Pride | An Illustrated Column By Ezra W Smith
Pride month is over. And what a month it was!
So many times I heard people saying that this 2020 pride is the most authentic one we’ve had in a while. I cannot agree more. I liked it, I liked it a lot. It felt authentic. Centering pride around people of color is the way to go, in my opinion. Intersectionality is the key to understanding human experiences. Let’s do it more from now on, let’s center people with disabilities, let’s center children, who often are not allowed to speak for themselves and basically denied their queer experiences and identities!
But let me tell you one thing: pride was always a riot for me. And for (too) many other people on this planet. I happened to be born to a place where pride was never allowed. I happened to live in a place where up to this day pride is met with violence and hate.
It’s easy to be comfortable in a relatively small New York or San-Francisco bubble, or Amsterdam bubble… we have some good bubbles on this planet, and we should be grateful for them. But that’s not all there is.
Here are just some numbers to reflect on:
Only in 29 countries (out of 195) can same-sex couples get married.
Only 26 countries allow same-sex couples to adopt children.
Only 9 countries in the world have constitutional protection against discrimination based on sexual orientation.
In 70 countries around the world, consensual same-sex sexual activity is criminalized.
In 13 countries people are still facing the death penalty for same-sex acts.
Even in the countries where LGBTQ+ folks’ rights are protected by law, social stigma means that it can be dangerous to live openly. I don’t know anyone from my hometown who would be queer and not live in constant fear.
I wished I could attend a safe, non-violent pride march. I wished I could celebrate who I am without facing others yelling homophobic insults from the porches of the churches that happened to be on the march way. For a few years I really wanted to travel somewhere during pride month, like to the Netherlands, and actually see what “real Pride” looks like. I wanted to experience it at least once for myself.
I didn’t. And lately I don’t feel like doing that at all. Maybe I don’t need this. Maybe my harmful experiences are my strength. Maybe those experiences are the only thing that prevents me from forgetting how many of my queer siblings are suffering, how many are still unsafe. I am not sure if I want to enjoy who I am unless EACH AND EVERY ONE OF US can too.

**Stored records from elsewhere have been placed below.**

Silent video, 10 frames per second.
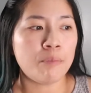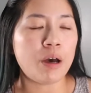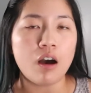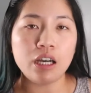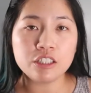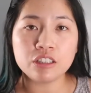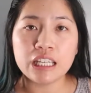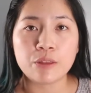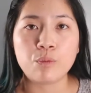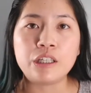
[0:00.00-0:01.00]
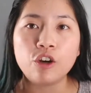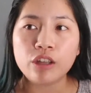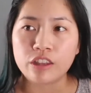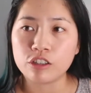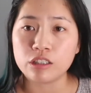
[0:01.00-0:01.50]
but underneath we know
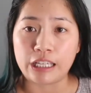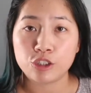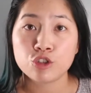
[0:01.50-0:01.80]
that there's like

On the other hand, how many hours per day can a queer human individual think of all of the harm and violence done to queer folks around the globe and still stay sane? Does anyone have any tips on how to not take every hateful statement on queerness personally and actually sleep at night instead of drowning in fear and anxiety?
I was thinking a lot about queer representation in pop culture lately and how that makes me feel unsafe too. A few decades ago there was almost no representation whatsoever. I am glad that changed. But also, it changed to mostly one type of representation – queer struggle. I am glad to see experiences I can relate to in movies and series, but it also retraumatizes me every time. I can’t help it.
Growing up as a queer in the majority of places on this planet is tough. To a lot of us it means abuse, violence, the inability of being ourselves and, in some cases, legal troubles. Going through all of this and then watching it again and again on a screen is a lot to swallow. As much as I find these stories valid and important to tell, I feel like when these stories are The Only ones that are out there it makes me feel incredibly unsafe.
I feel like pop culture desperately needs more stories of queer people’s success. Or just a normal life with problems not connected to our identity.
The show “Politician” felt like a breath of fresh air to me. What a pleasure to see people of different queer identities running a political campaign without being abused, neglected, and finally killed. But that is a rather rare exception.
I think at the end of the day I (and every one of us) have to find a balance between staying angry and staying calm, between fighting and taking care of ourselves. Between educating ourselves about the struggle of other queers, especially queers of color and trans people, and preventing burnout.